Tree Top Perch | by Lee Rawn

Tree Top Perch | by Lee Rawn

I’ve been asked to give a workshop about the first step to publishing. In order to publish a quality book, editing is key. After your own edits and re-writes, it’s important for a professional to edit your book. By doing the initial edits and read- throughs yourself, you’ll save your editor time and yourself a bit of money as a result. 

You may be delighted with your novel after you’ve edited, but it’s still not enough. You’re too close to your story. A fresh eye is needed to catch what you’ve missed. Everyone has their own writing and editing processes. This is my initial approach:

The first paragraph is most important. If a publisher isn’t grabbed by the first few words, your manuscript is tossed into the reject pile lickety split.
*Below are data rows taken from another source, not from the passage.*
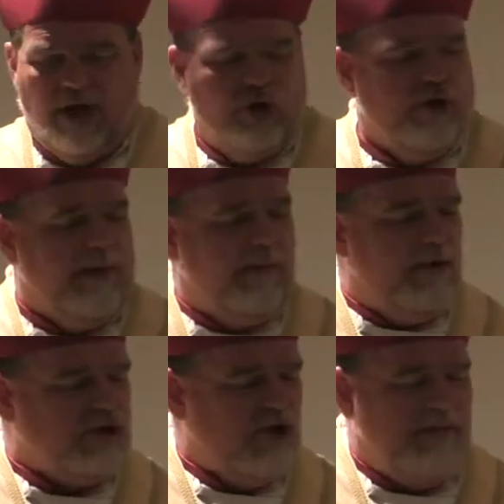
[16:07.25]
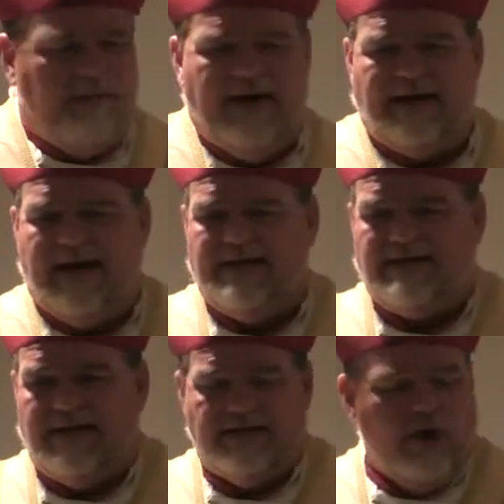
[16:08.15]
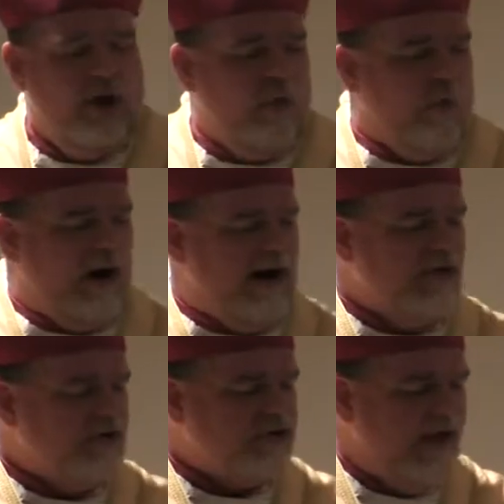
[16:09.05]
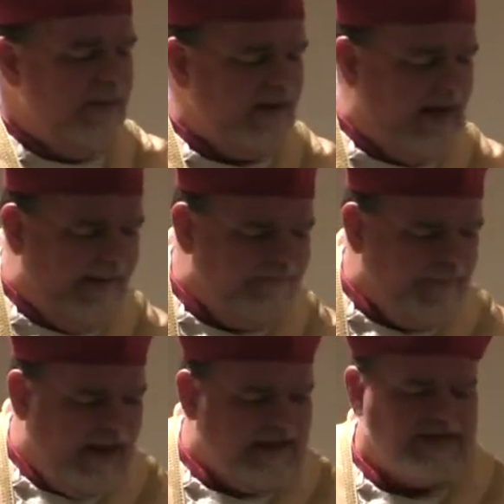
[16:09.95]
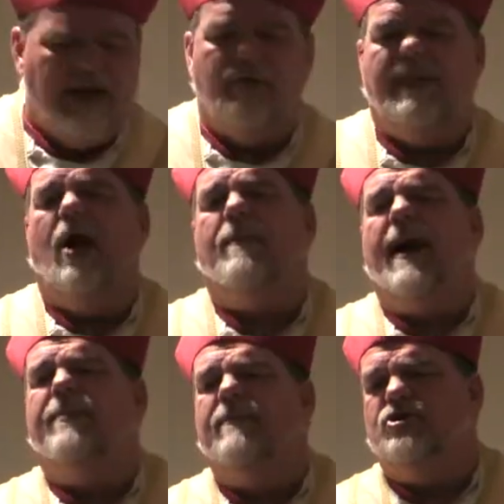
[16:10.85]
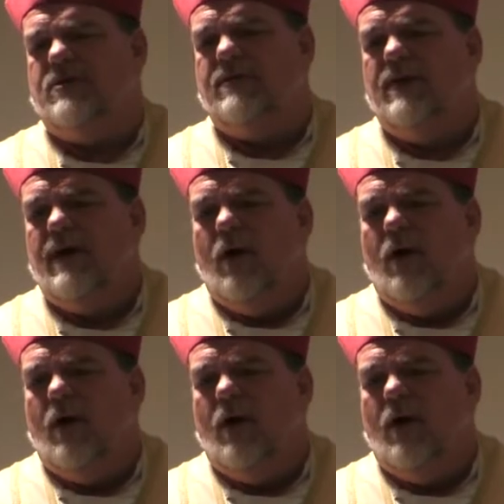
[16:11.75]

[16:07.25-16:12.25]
You don't have permission to come into my diocese. Why are you saying the Latin Mass here without my permission?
If you begin your novel with a description, it had better be amazing. Look at the the first paragraphs of your favourite books. How did they pull you into the story? Action, which can include dialog, will lead the reader to paragraph two. This, obviously isn’t  a hard and fast rule, but active sentences have clout. 

If you insist on beginning your story with description, see if you can transform what you are describing into a character. Everyone knows to avoid ‘It was a dark and stormy night’ but if you write the stormy sky as a character, you’ll end up with the action after all. The clouds aren’t just raining, They’re casting lightening bolts with gleeful abandon. 

There is much to look for when editing. Starting with active rather than passive sentences is a good place to start.